TASK DESCRIPTION: Since pictures are not part of the copy, please output only the lines from the one with "(52.55 s to 53.59 s)" through the end of the data below, exactly as written.

(Dataset entries)
****************************************

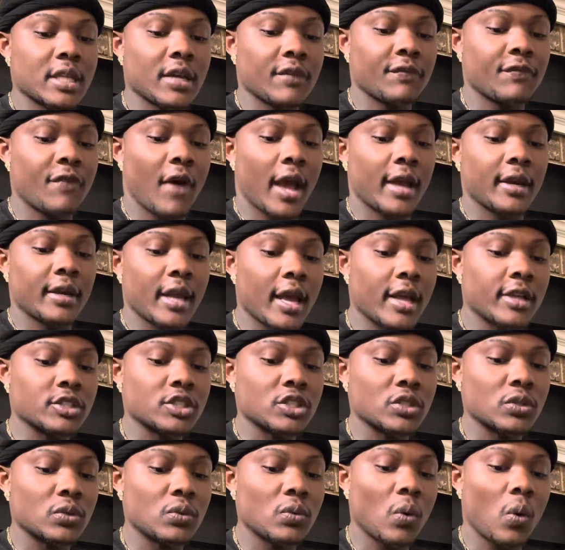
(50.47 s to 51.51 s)
of
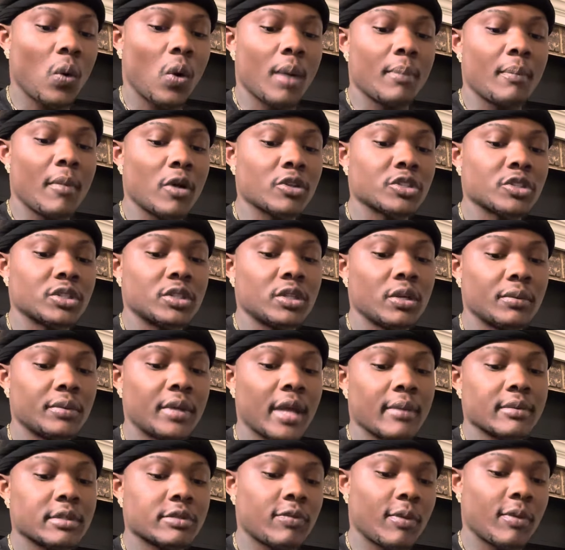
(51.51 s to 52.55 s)
financial or emotional
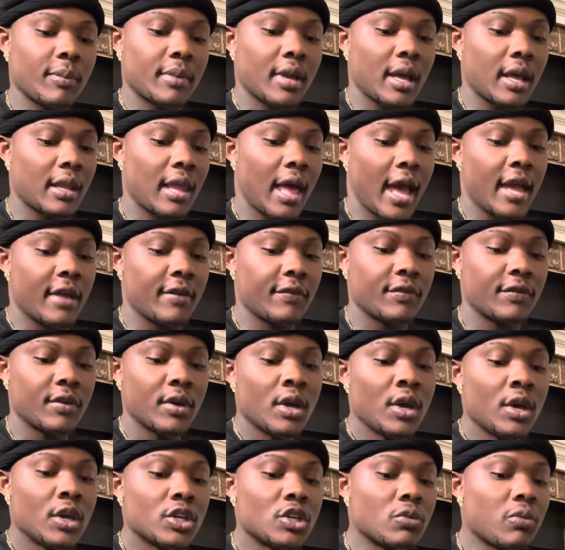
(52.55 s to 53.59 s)
debts from your life.
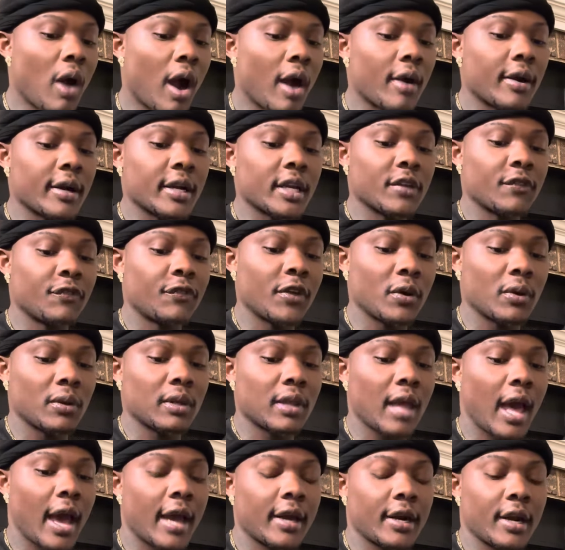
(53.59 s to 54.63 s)
You already feel
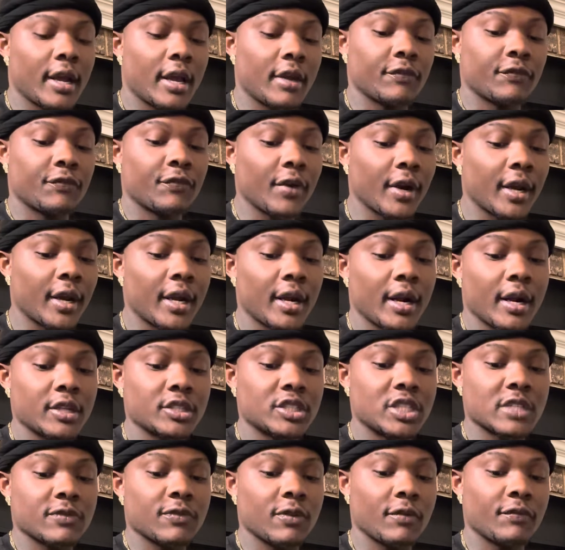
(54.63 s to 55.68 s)
lighter and freer
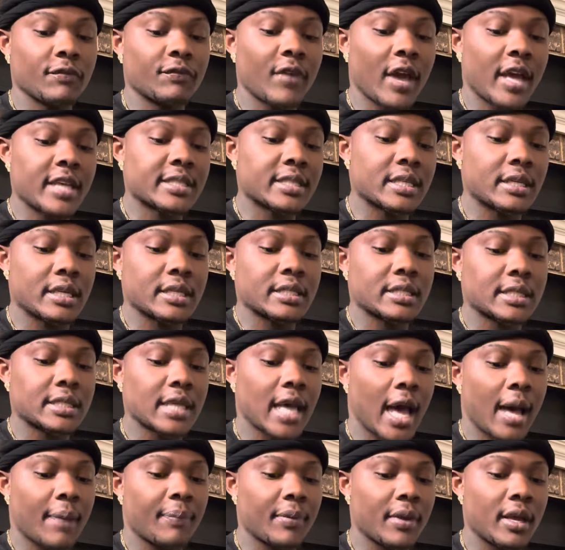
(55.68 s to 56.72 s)
just from facing this
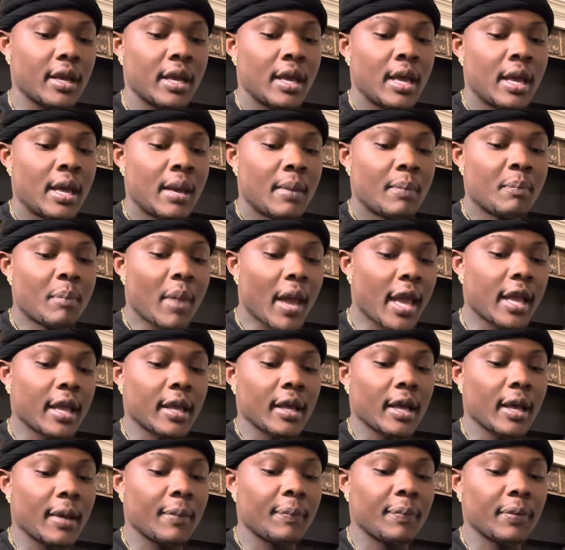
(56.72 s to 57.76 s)
topic. Make
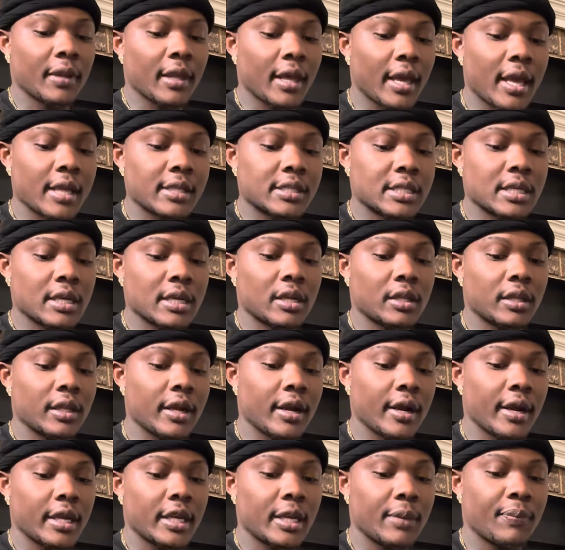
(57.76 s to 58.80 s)
a plan to
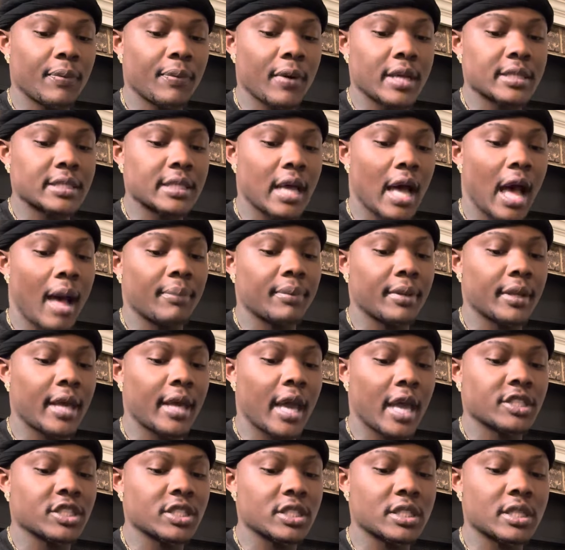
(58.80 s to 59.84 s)
clear any present
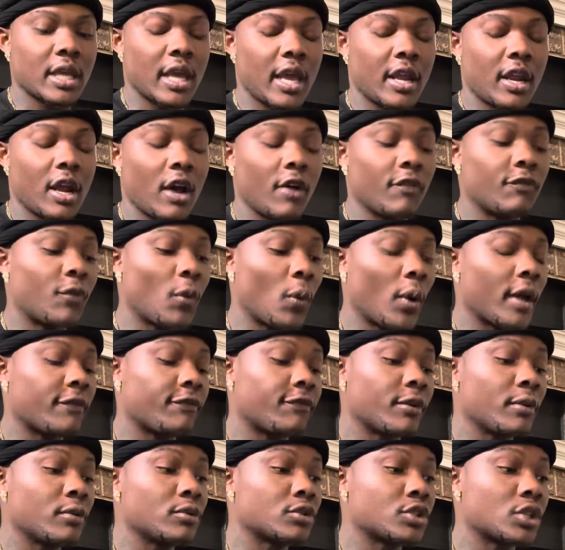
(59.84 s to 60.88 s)
obligations and avoid
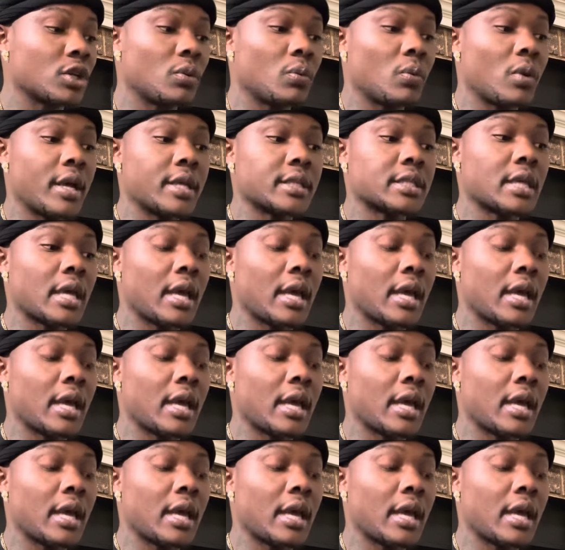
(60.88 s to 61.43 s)
future ones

****************************************

TASK OUTPUT:
(52.55 s to 53.59 s)
debts from your life.
(53.59 s to 54.63 s)
You already feel
(54.63 s to 55.68 s)
lighter and freer
(55.68 s to 56.72 s)
just from facing this
(56.72 s to 57.76 s)
topic. Make
(57.76 s to 58.80 s)
a plan to
(58.80 s to 59.84 s)
clear any present
(59.84 s to 60.88 s)
obligations and avoid
(60.88 s to 61.43 s)
future ones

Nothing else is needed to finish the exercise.